Oh, I do have a college dream where I never can remember my room number in the dorm, but I usually find it anyway. I have a ton of stuff in my room, especially books (no surprise there) and some furniture, that I need to pack up at the end of the semester or year, but I'm having major trouble getting it accomplished and often have to leave items to hopefully retrieve later. And, there is the problem of deciding whether I'm staying in school to take just one more class or returning home. This one represents my fork in the road of trying to decide what to do with my life. Not sure why I'm still having it, although I highly suspect that I feel quite unfinished in my pursuits.
I slept extra-long last night and ended up having a very complex dream. Two of the elements: (1) trying to cook in an unfamiliar kitchen where I kept opening and closing drawers and cabinets and ovens and (2) my son-in-law erecting a huge fully grown tree right outside the back door of this kitchen where I was struggling to make a meal. Rhys?

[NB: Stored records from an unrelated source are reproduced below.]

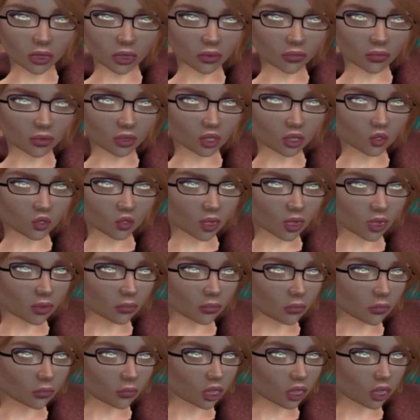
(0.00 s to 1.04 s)
because of
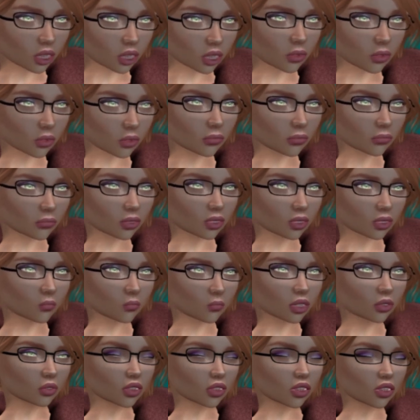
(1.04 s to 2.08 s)
the strain on the
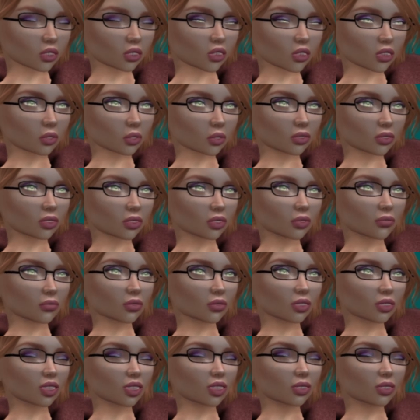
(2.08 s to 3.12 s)
eyes, it can
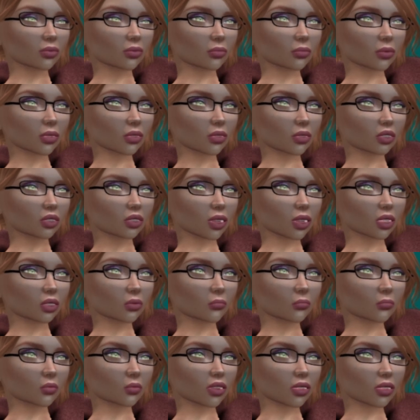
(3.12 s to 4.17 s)
cause migraines,
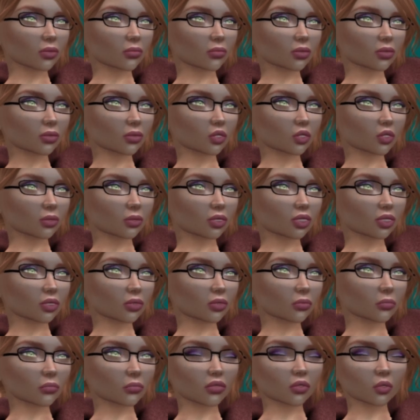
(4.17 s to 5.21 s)
extreme migraines.
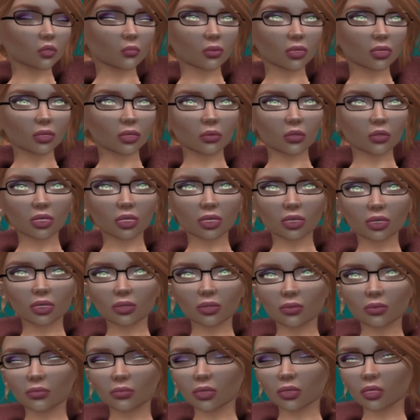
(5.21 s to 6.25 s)

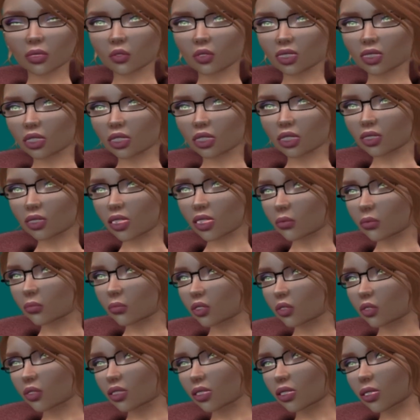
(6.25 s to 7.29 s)
I'm fortunate
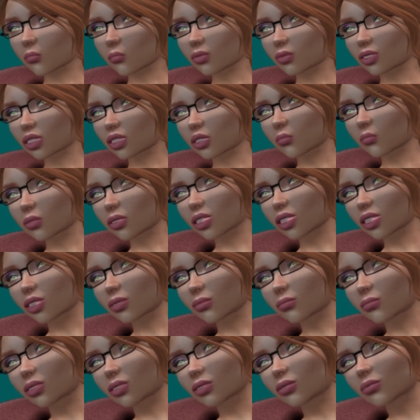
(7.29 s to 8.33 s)
enough right now,
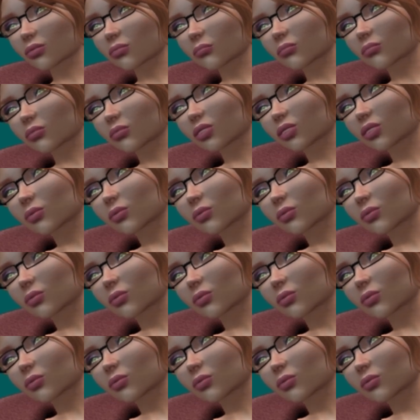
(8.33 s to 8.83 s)
knock on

ReplyDelete@Hank, nope, no problem aunts in my family, in fact, no aunts. A bunch of great aunts and they were all either wonderful characters or wonderful people. I miss them terribly. They were all still alive at the time the dream started.
ReplyDeleteDenise Ann, I'm not sure I can come up with a meaning for the fully grown tree outside your kitchen. Maybe you're working on little details while your family is getting on with big and impressive things without you.
ReplyDeleteI used to have a dream that terrified me. I was spinning round and round, sometimes up and sometimes down. I would know that it was a dream, but couldn't break loose. It was so real that I became dizzy and nauseated. When I would finally wake up, I was actually dizzy and nauseated. I would be very fearful of going back to sleep. I didn't have this dream just as a child, but into adulthood as well. I finally talked about it to a very wise woman I trusted. She asked if my mother had a long labor when I was born. I knew that my mother had been in labor for 18 hours before my birth and told her so. She explained that I was reliving a terrified baby's dream. I've never had the dream again. The mind is truly fascinating!